Erdogan sagte: «Die Arbeit an einer Verfassung kann nicht im Schatten von Gruppen erfolgen, die mit der Terrororganisation PKK verbunden sind – mit Menschen, deren mentale und emotionale Bindungen zu ihrem Land gebrochen sind.»

Tiefere Hürden für sich selber

Erdogan-Gegner befürchten weiter, dass der Präsident die 50+1-Regel streichen wolle. Aktuell muss ein Kandidat die Mindesthürde von 50 Prozent plus einer Stimme erreichen, um Präsident zu werden. Da Erdogan und seine islamisch-konservative Partei AKP immer mehr an Rückhalt verlieren, könnte ihm diese Regel bei den nächsten Wahlen zum Verhängnis werden.
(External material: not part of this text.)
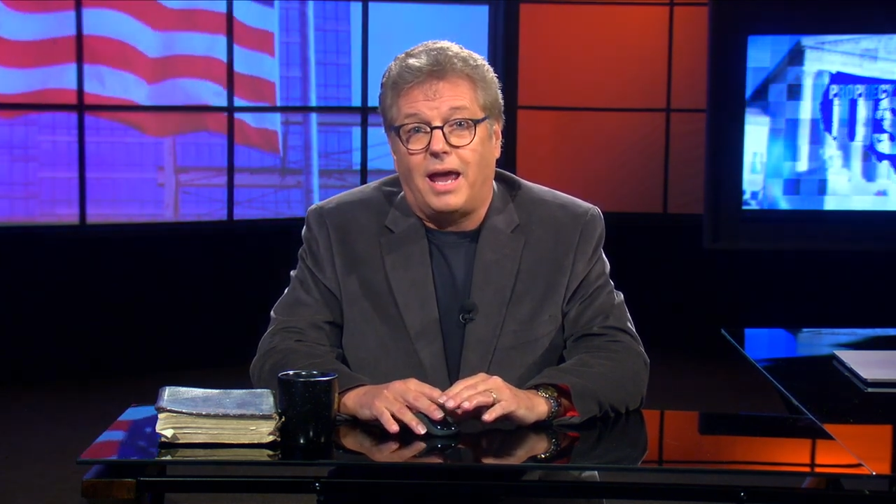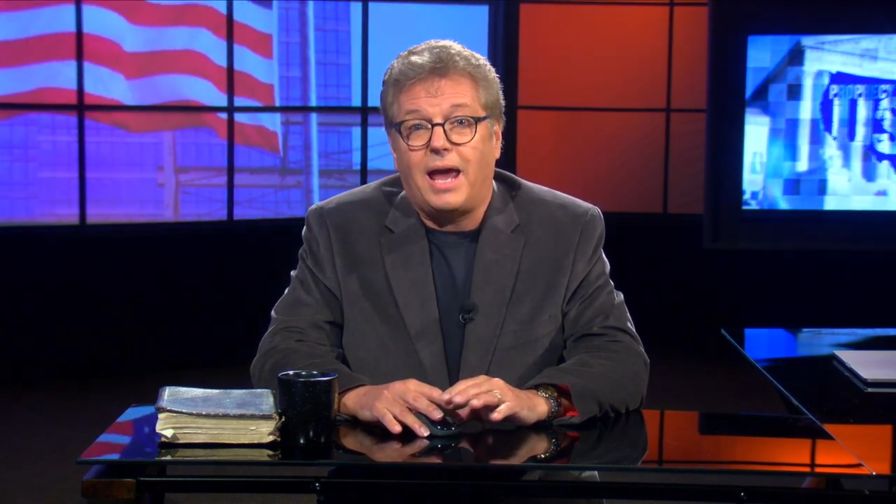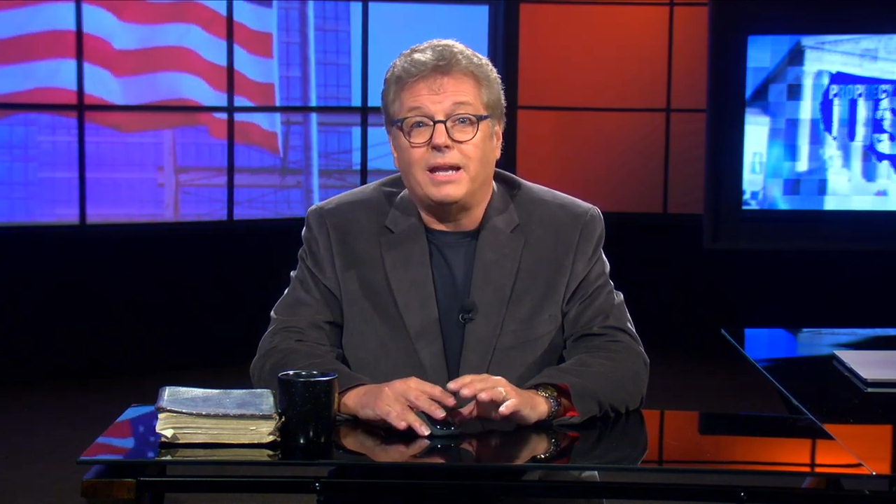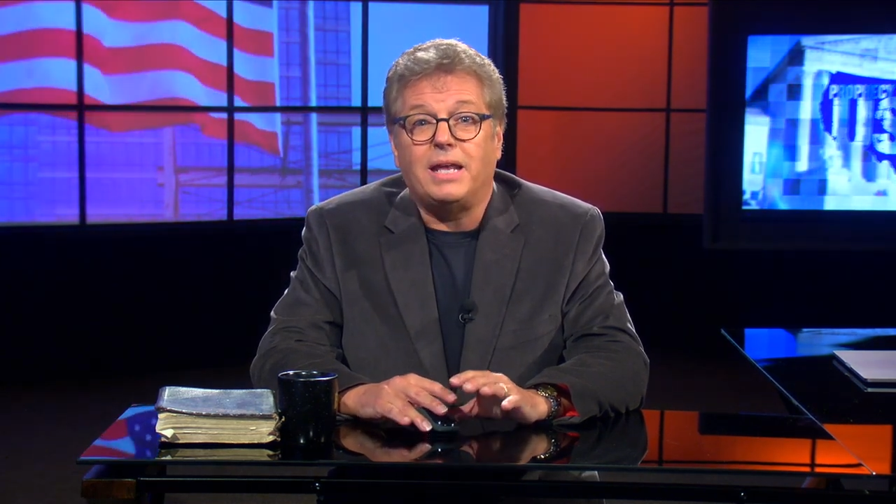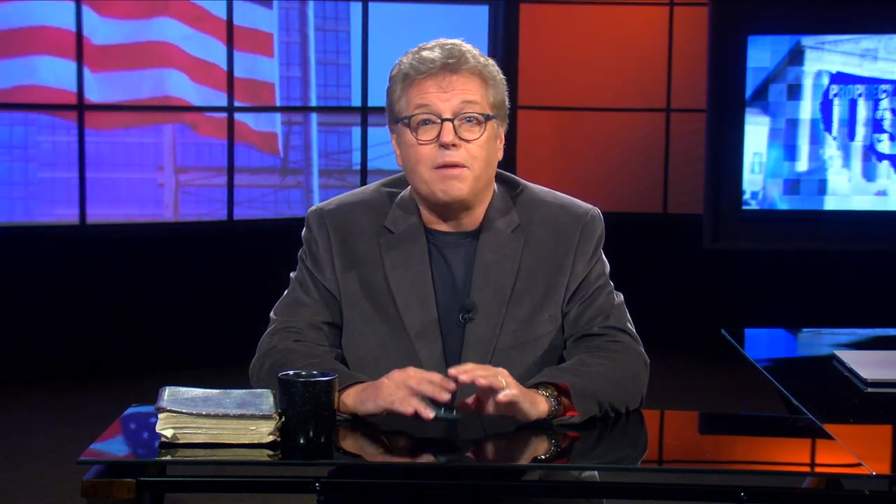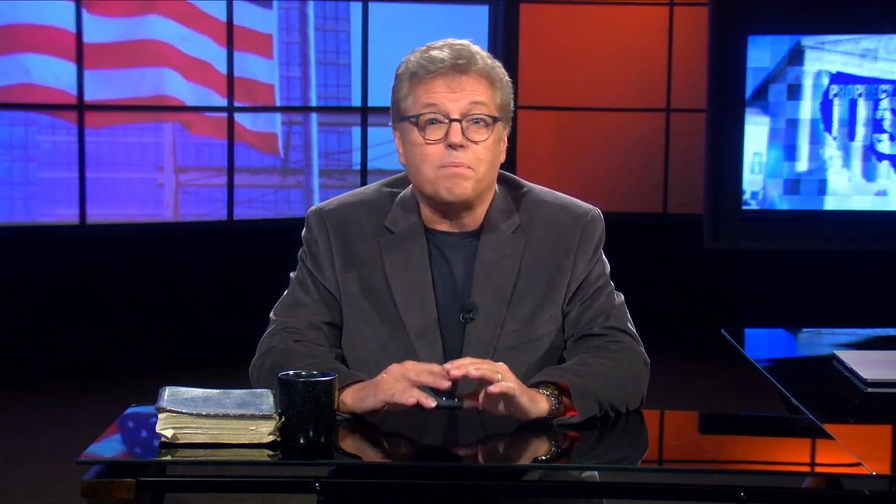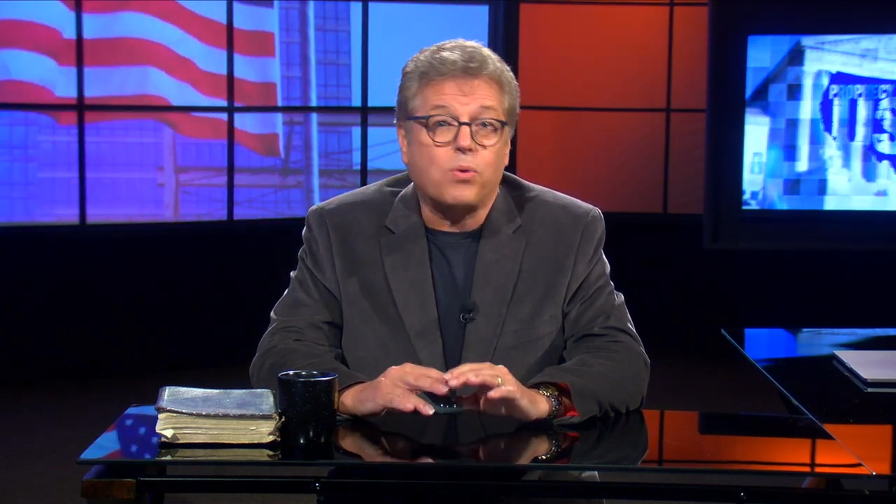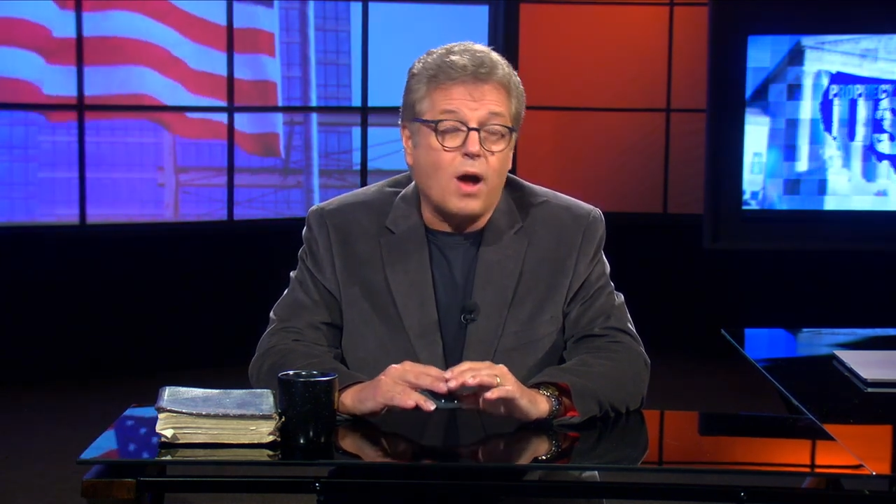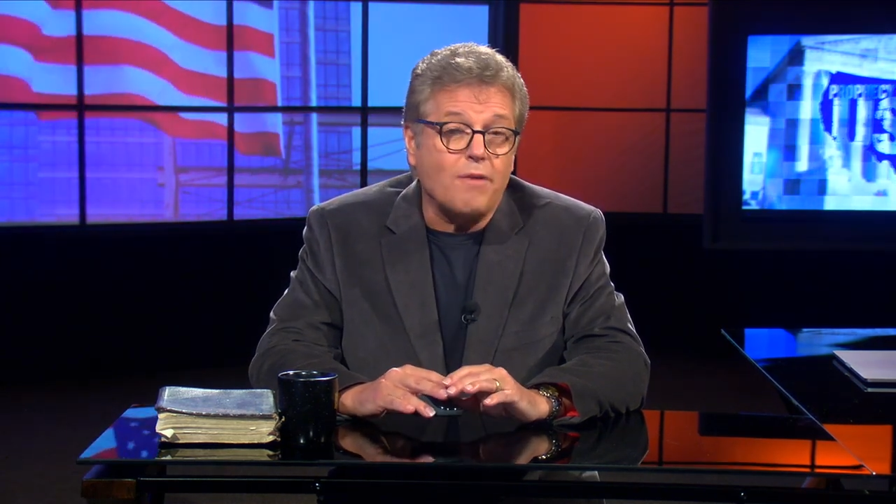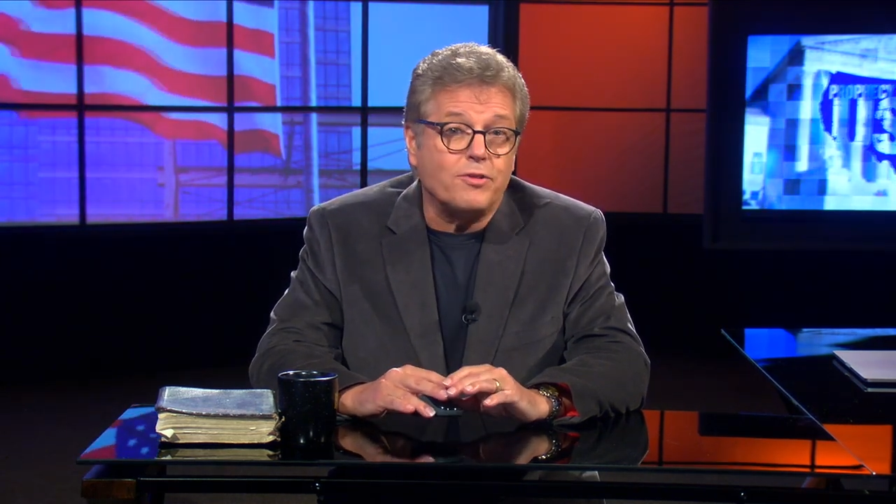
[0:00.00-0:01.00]
and he
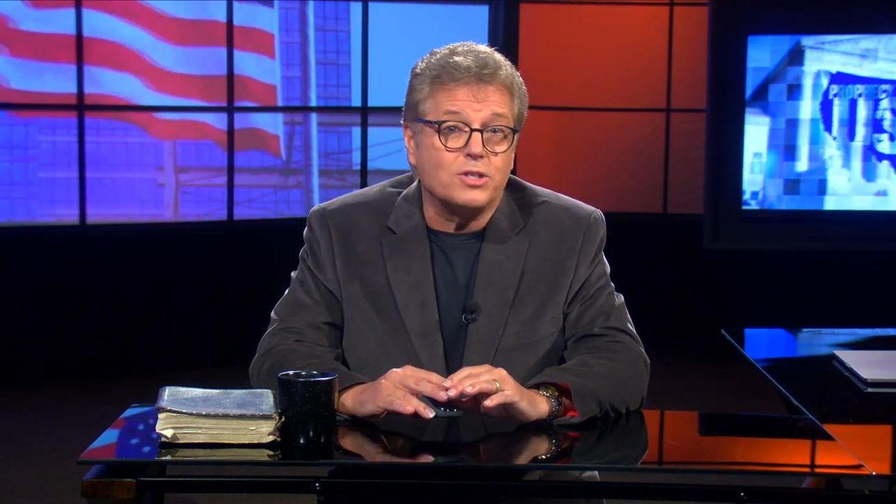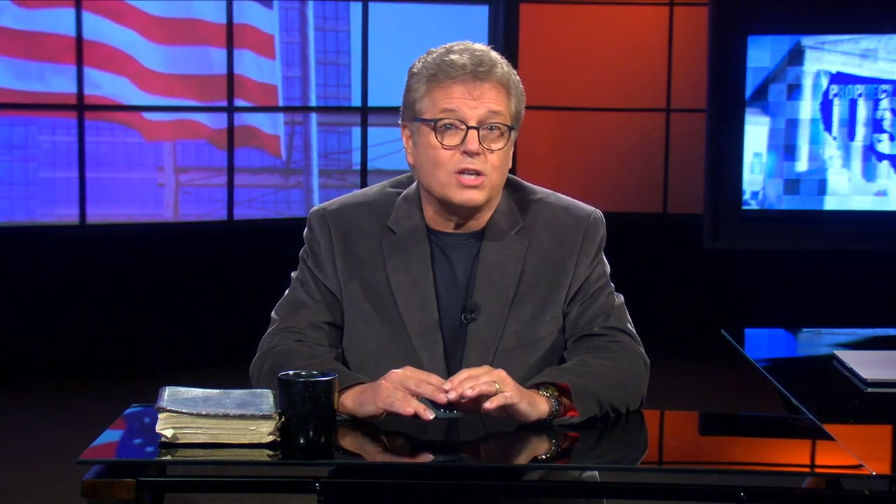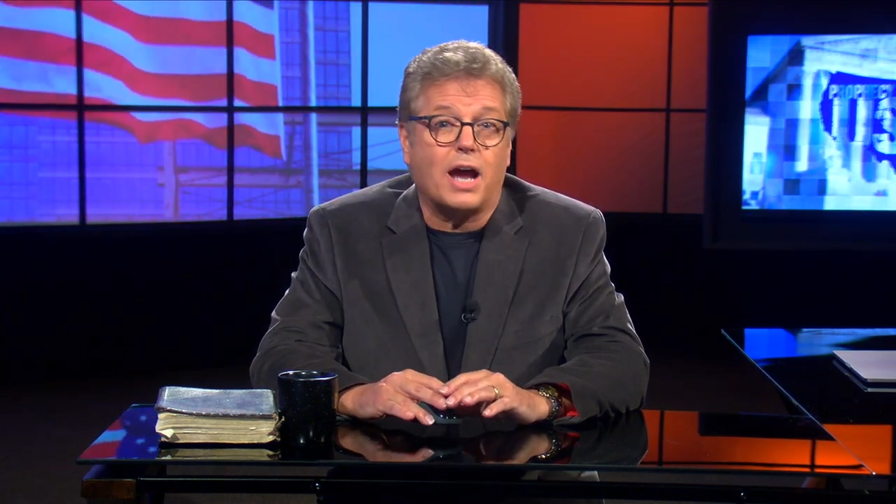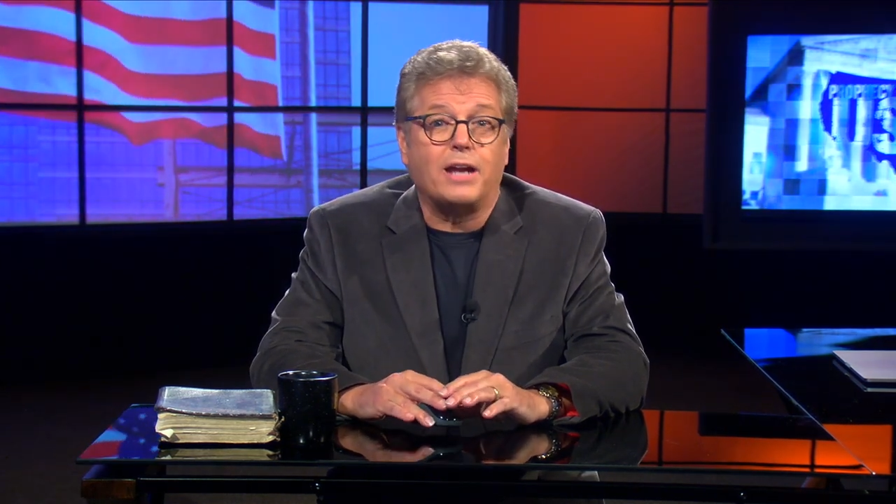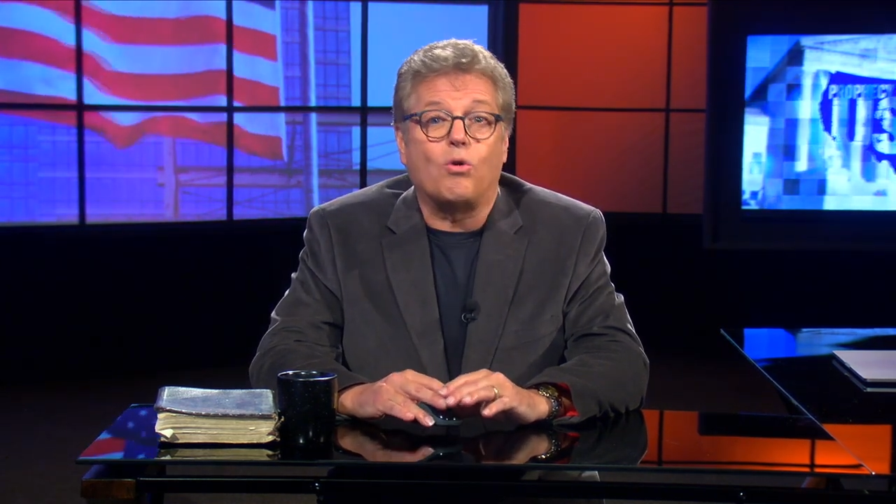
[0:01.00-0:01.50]
prophesied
Man erwartet daher, dass Erdogan die Verfassung zu seinen Gunsten drehen wird: Präsident wird, wer am meisten Stimmen erhält, egal mit wie vielen Prozenten.

Bereits 2017 hatte Erdogan die Verfassung ändern lassen und sich die Doppelfunktion als Staatspräsident und gleichzeitig Regierungschef zugeschanzt. Damals hatte er versprochen, damit die Demokratie auszubauen, Minderheiten zu schützen, die Wirtschaft zu stärken, den Terror zu beenden und den Fall der Lira zu stoppen.Oppositioneller warnt

Der in der Schweiz lebende Angehörige der Opposition, Hakan Parlak (45), hatte schon vor vier Jahren vor der Verfassungsänderung und den Versprechungen gewarnt. Er sagt heute dem BLICK: «Das Verfassungsreferendum im Jahre 2017 konnte keines der dringlichen Probleme der Türkei lösen. Alle meine Befürchtungen, die ich damals äusserte, sind eingetroffen und sogar schlimmer als erwartet.»

Die Lira befinde sich seither im Sturzflug, die Inflation und die Arbeitslosigkeit seien chronisch zweistellig, die Bevölkerung sei komplett polarisiert und das Land aussenpolitisch isoliert.

Parlak: «Der Systemwechsel 2017 war meiner Meinung nach ein grosser Fehler. Man sollte ihn rückgängig und nicht mit einer weiteren Verfassungsänderung noch schlimmer machen.»